▶ YOUR ASSIGNMENT
After finding "[00:00:00.00 to 00:00:01.00]" in the material below, output its line and every line after it through the last, exactly, but not the pictures.

▶ RECORDS FOR THIS TASK
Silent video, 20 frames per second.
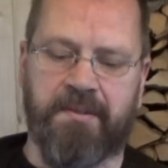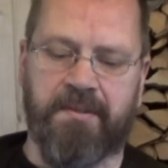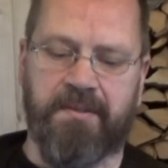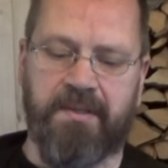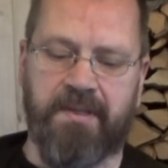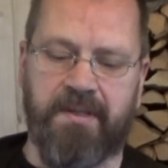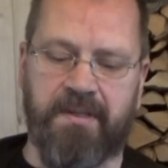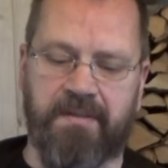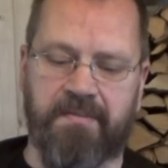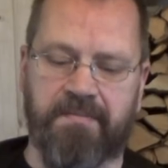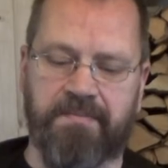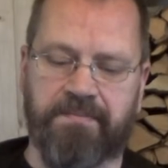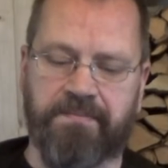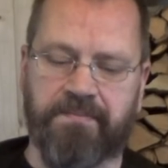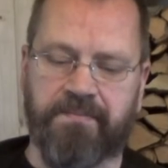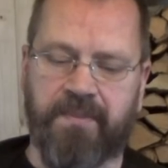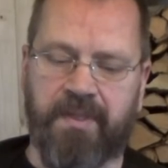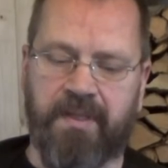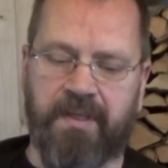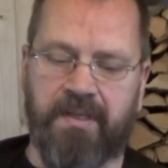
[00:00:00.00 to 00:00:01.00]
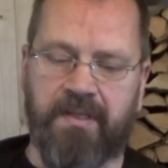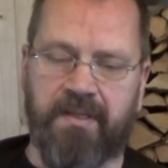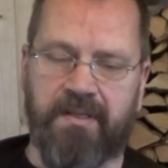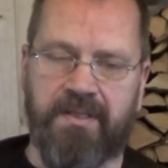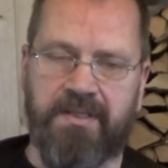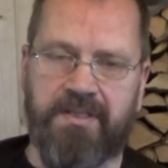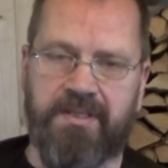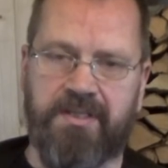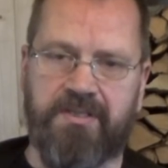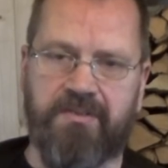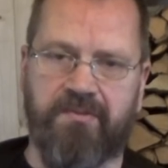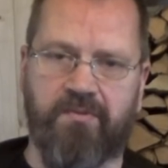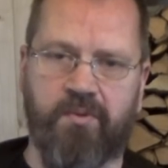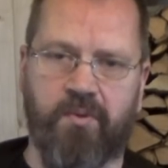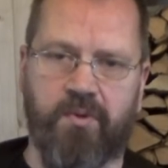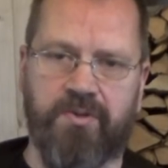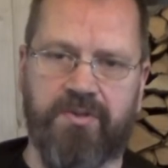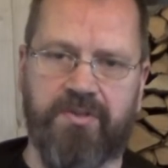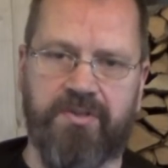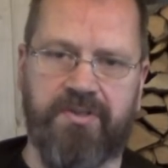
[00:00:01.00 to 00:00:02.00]
Yeah, this is of
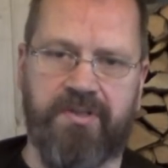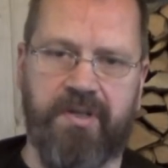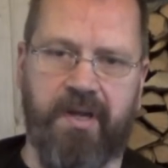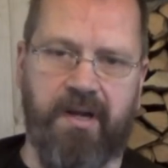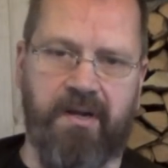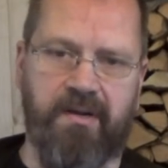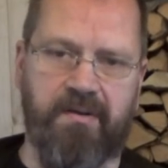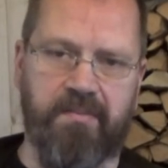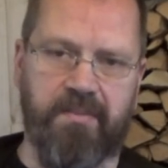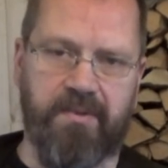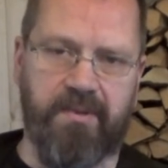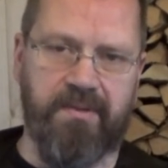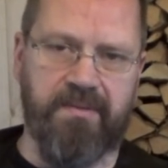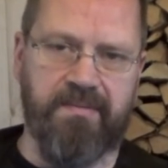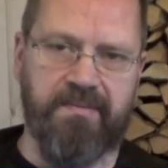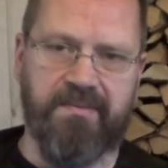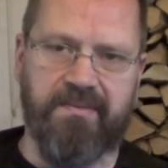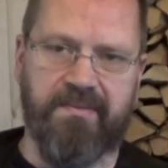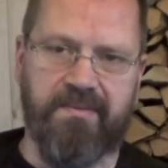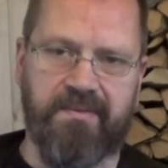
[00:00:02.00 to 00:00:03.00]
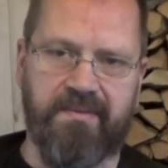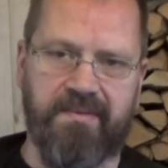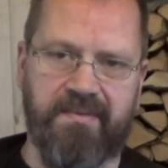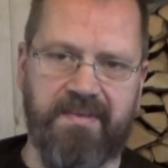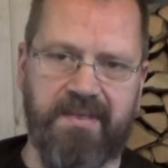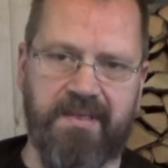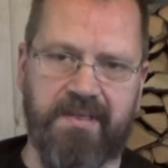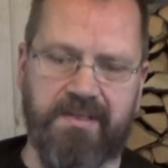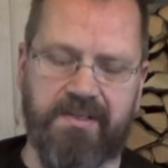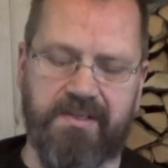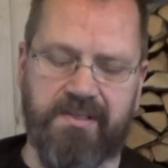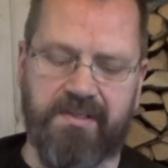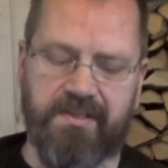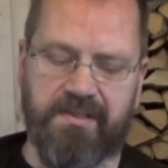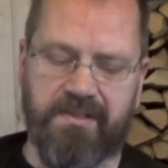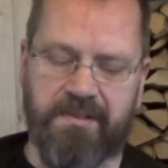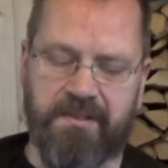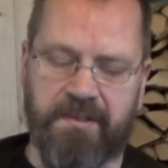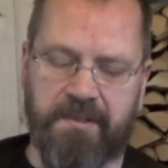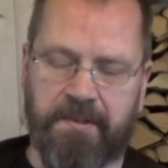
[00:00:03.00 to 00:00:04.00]
course terrible.
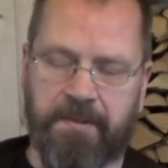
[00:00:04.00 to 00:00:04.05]
Yes.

▶ TASK OUTPUT
[00:00:00.00 to 00:00:01.00]
[00:00:01.00 to 00:00:02.00]
Yeah, this is of
[00:00:02.00 to 00:00:03.00]
[00:00:03.00 to 00:00:04.00]
course terrible.
[00:00:04.00 to 00:00:04.05]
Yes.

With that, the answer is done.